Because of the overlap between the distributions of Δδ (that is, because of the imperfect discriminative power of Δδ in this example), no threshold can accurately classify every patient. Whatever criterion we set for calling someone infected or healthy based on this test, there will be some people rightly classified as infected or healthy, and some people wrongly classified as sick or healthy.

The threshold determines the kind of error we are likely to make. The higher the Δδ threshold we require in order to call someone infected (graphically, the farther to the right we draw the vertical line), the more we’ll wrongly classify infected people as healthy; these errors are called false negatives. For example, if we set the threshold at Δδ=18, we will almost never wrongly classify a healthy person, but about half of those infected will be misclassified as false negatives (and potentially remain untreated for their infection).

Conversely, the lower the Δδ we require, the more we’ll wrongly classify healthy people as infected; these are false positives. For example, if we set the threshold at Δδ=2, we will almost never wrongly classify a infected person, but almost half of those not infected will be misclassified as false positives (and potentially undergo unnecessary treatment).

Changing the threshold will always either increase false positives and decrease false negatives or vice versa. Only improving the discriminative power can lower both false positives and false negatives.

Choosing thresholds

Unfortunately, we generally can’t improve the discriminative power of a given test; we have to develop new and more discriminative tests (or variations of tests). But the choice of the threshold is arbitrary. A threshold may be recommended by the test developer or by guidelines on the use of the test. These thresholds should be chosen on the basis of the purpose of the test, and the consequences of false positives and false negatives.

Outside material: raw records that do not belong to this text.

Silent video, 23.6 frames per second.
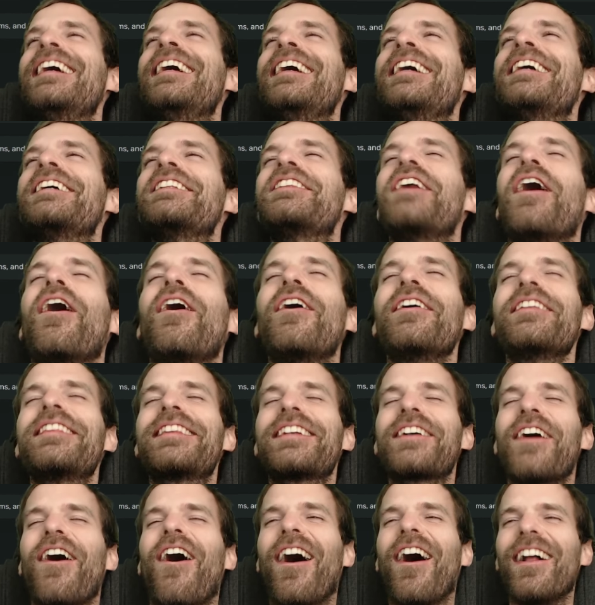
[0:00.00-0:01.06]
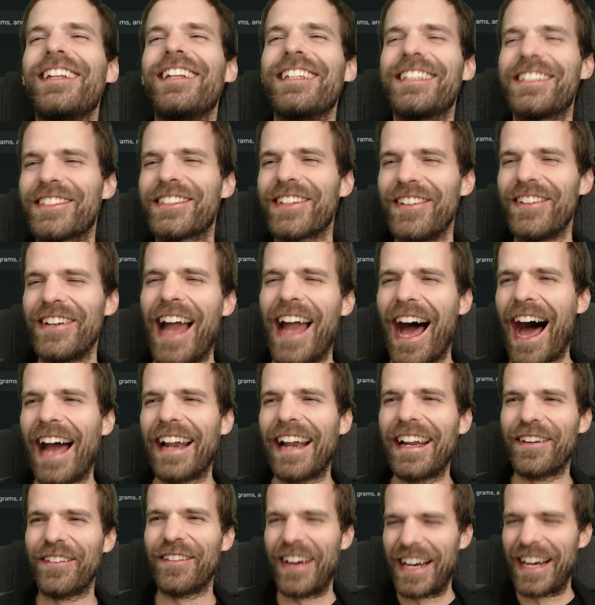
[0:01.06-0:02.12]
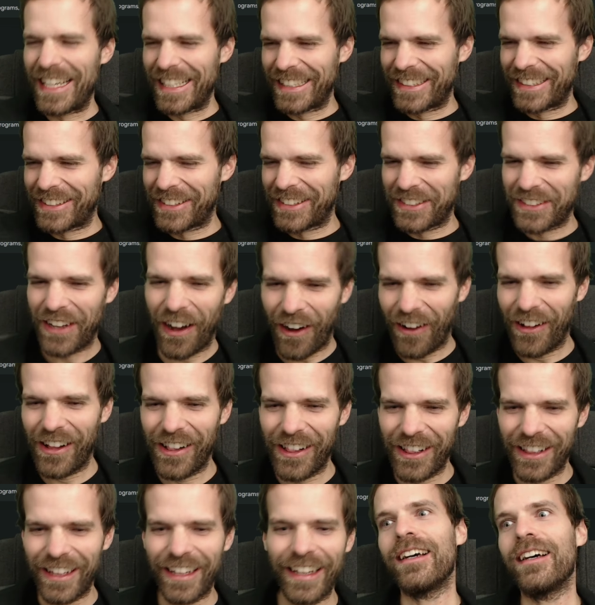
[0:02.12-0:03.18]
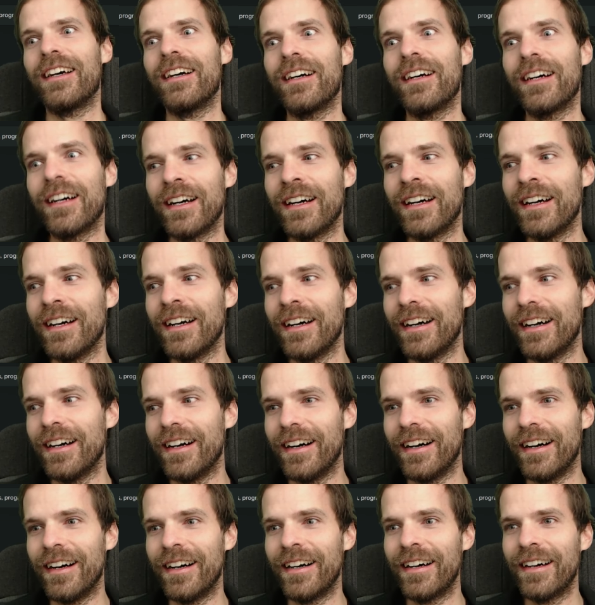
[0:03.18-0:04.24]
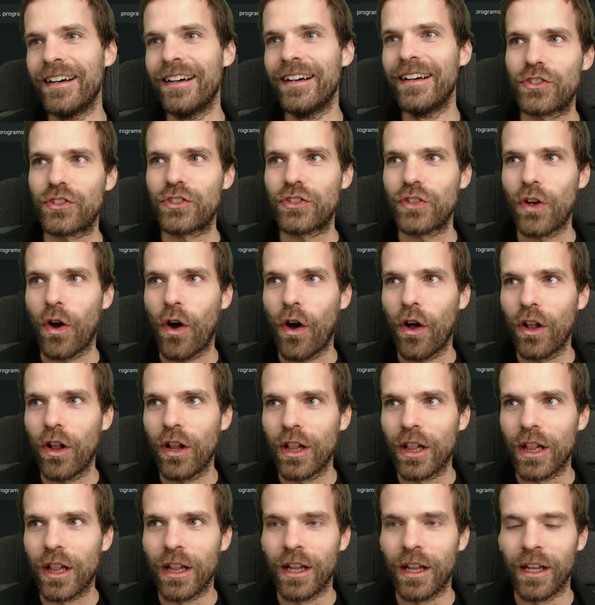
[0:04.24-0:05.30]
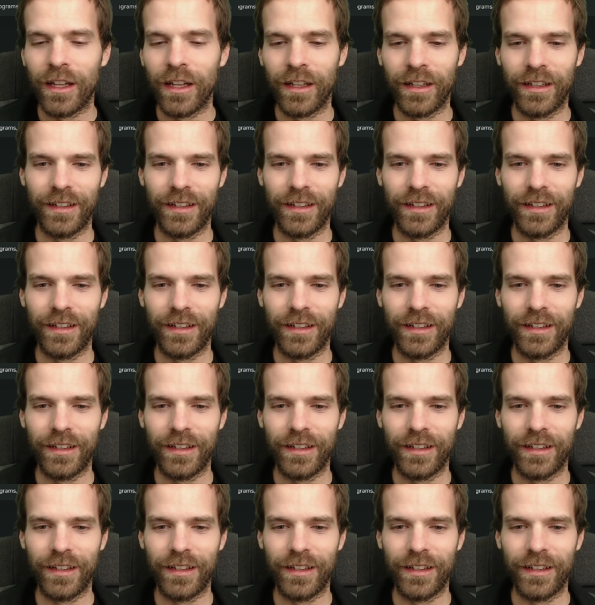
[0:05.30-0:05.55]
L. Don't call it Solana when it's S O L. S O L.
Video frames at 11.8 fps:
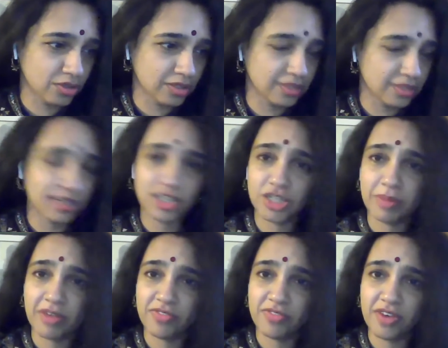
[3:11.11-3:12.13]
researching
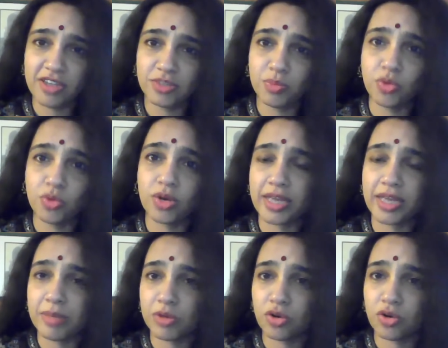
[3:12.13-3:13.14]
my first book, I
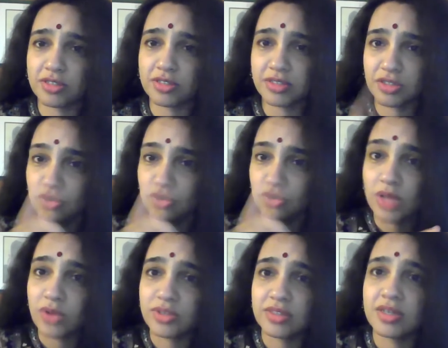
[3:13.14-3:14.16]
came across this two
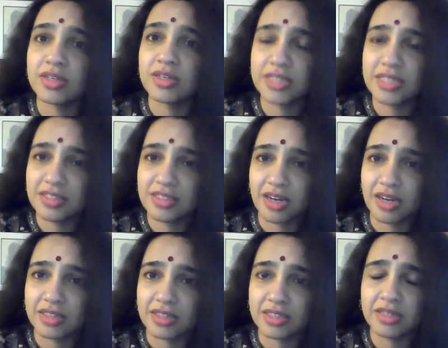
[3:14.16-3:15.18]
thousand thirteen study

For example, consider a rapid strep antibody test for strep throat. A false positive on this test results in a patient receiving an unnecessary dose of antibiotics for a few days; a false negative results in a patient with an untreated bacterial infection for a few days (until the results of the throat culture, a gold standard test, are available). The general consensus among physicians has been that a few days of unnecessary antibiotics is generally preferable to missing a bacterial infection for a few days, but not so preferable that antibiotics should be routinely started in all patients. Accordingly, the kits are developed to have a relatively low, but not very low, threshold for positive results. When the cost of a false negative is much greater, tests may have a very low threshold. A 17-year-old with unknown vaccination history who presents to the emergency department with high fever and possible neck stiffness is very likely to receive immediate presumptive treatment for meningitis. Although the probability of bacterial meningitis is quite low, the consequences of missing a case are so high that a marginally positive finding on a test with low discrimination (neck stiffness) is sufficient to warrant the relatively benign treatment.

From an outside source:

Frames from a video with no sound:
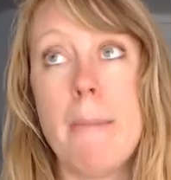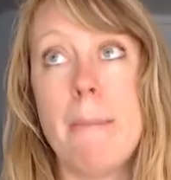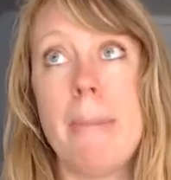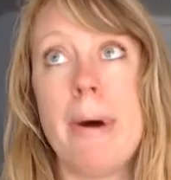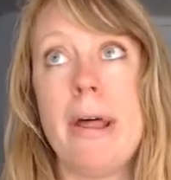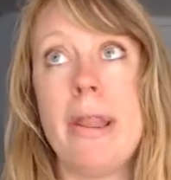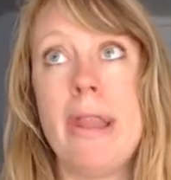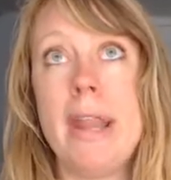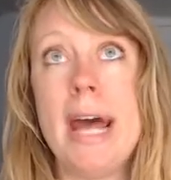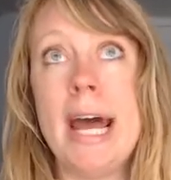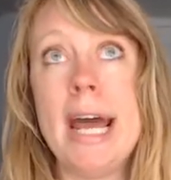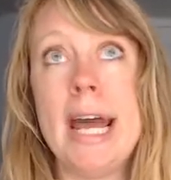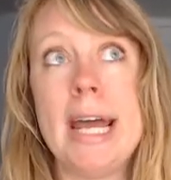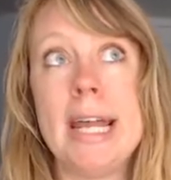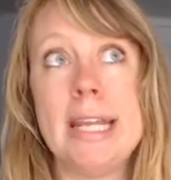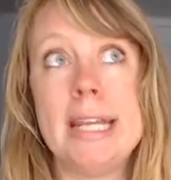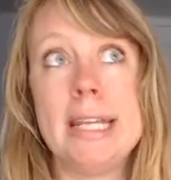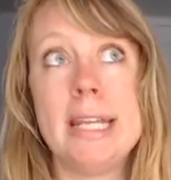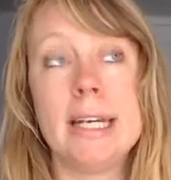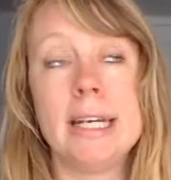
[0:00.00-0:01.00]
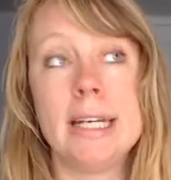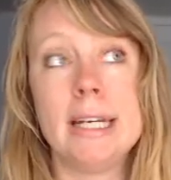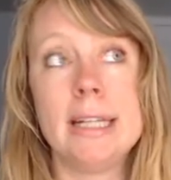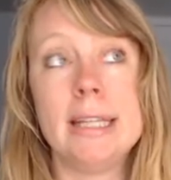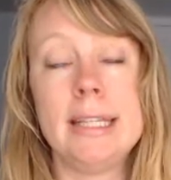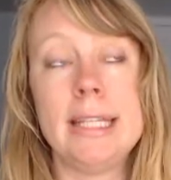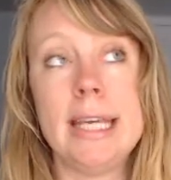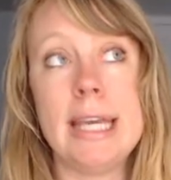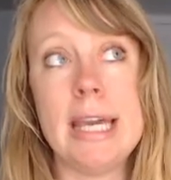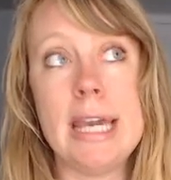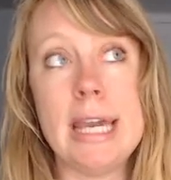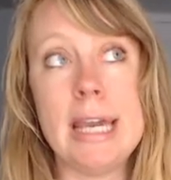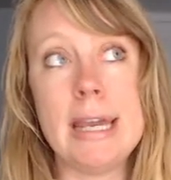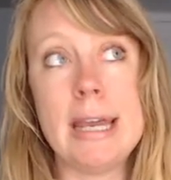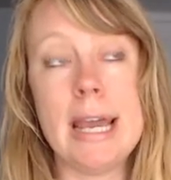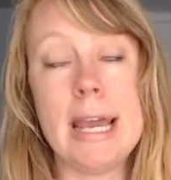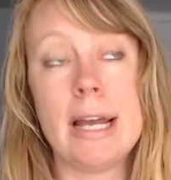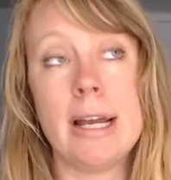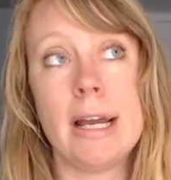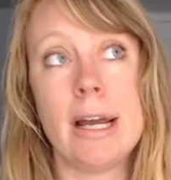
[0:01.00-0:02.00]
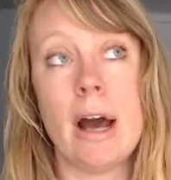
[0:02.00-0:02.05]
but then they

In general, when noninvasive and inexpensive tests are used to screen a population for a serious condition, the goal of testing is to broadly identify individuals who may be at higher risk for the condition and refer them for confirmatory testing or other evaluation. Screening tests, therefore, are usually designed to have very few false negatives, and are willing to accept a larger number of false positives in order to assure that high-risk cases are not missed.

On the other hand, when the treatment is invasive and the cost of the disease is low or when the primary aim of the test is to provide reassurance that a patient does not have a serious condition, false positives may be a much greater concern than false negatives. A high threshold is required of a test for carpal tunnel syndrome if the treatment contemplated is open carpal tunnel release surgery.